Assigned task ->
Note the line containing "[00:00:02.13 to 00:00:03.20]"; from it through the last line below, give only those lines again, exactly, both ends included, skipping pictures.

Data entries
--
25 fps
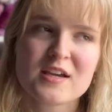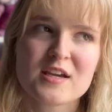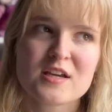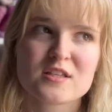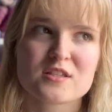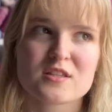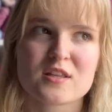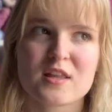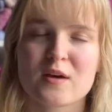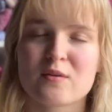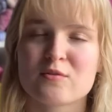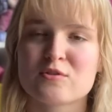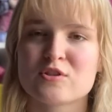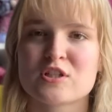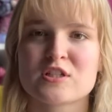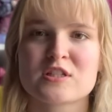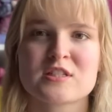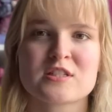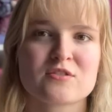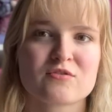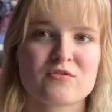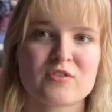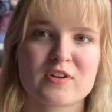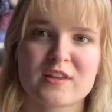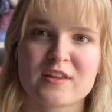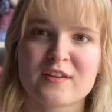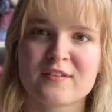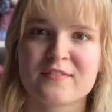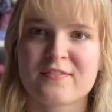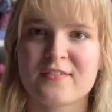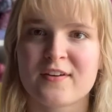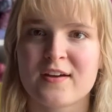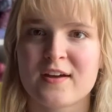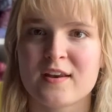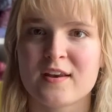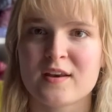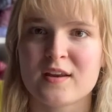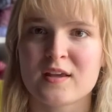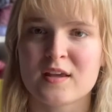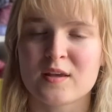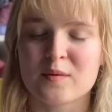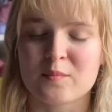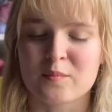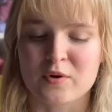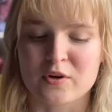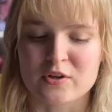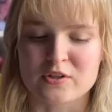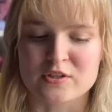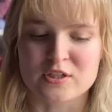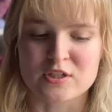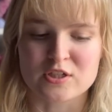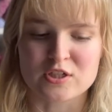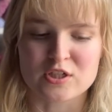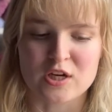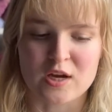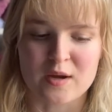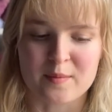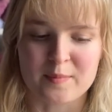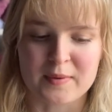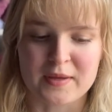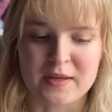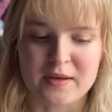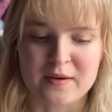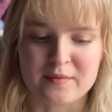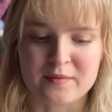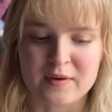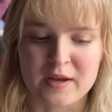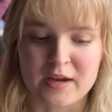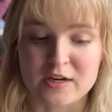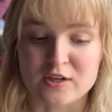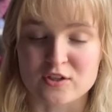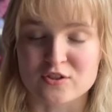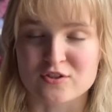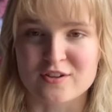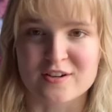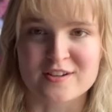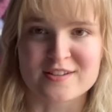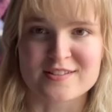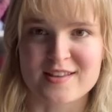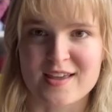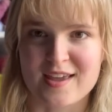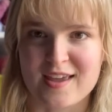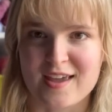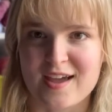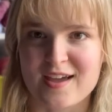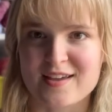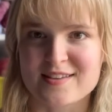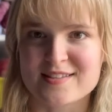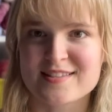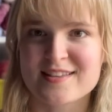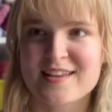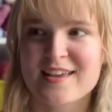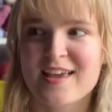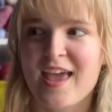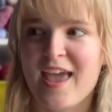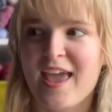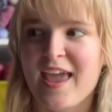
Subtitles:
So that was just really fun in-person shopping extras, I guess.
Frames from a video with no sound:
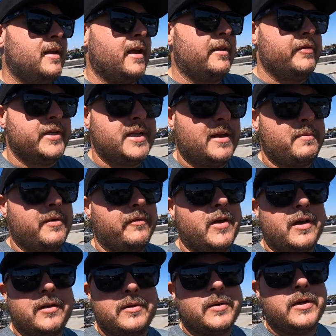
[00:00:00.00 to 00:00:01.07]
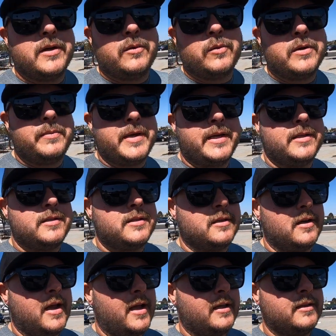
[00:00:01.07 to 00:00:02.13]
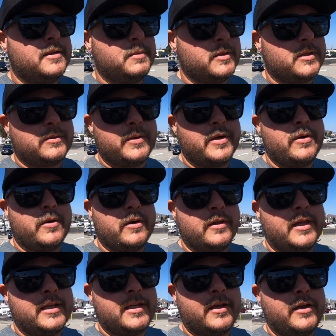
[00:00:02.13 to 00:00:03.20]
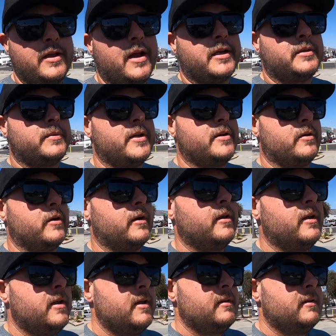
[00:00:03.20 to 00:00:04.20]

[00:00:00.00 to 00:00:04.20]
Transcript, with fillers: every time I've gone to a Goodwill Bins, you're not supposed to record. They tell you not to record.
--
Answer to the exercise ->
[00:00:02.13 to 00:00:03.20]
[00:00:03.20 to 00:00:04.20]

[00:00:00.00 to 00:00:04.20]
Transcript, with fillers: every time I've gone to a Goodwill Bins, you're not supposed to record. They tell you not to record.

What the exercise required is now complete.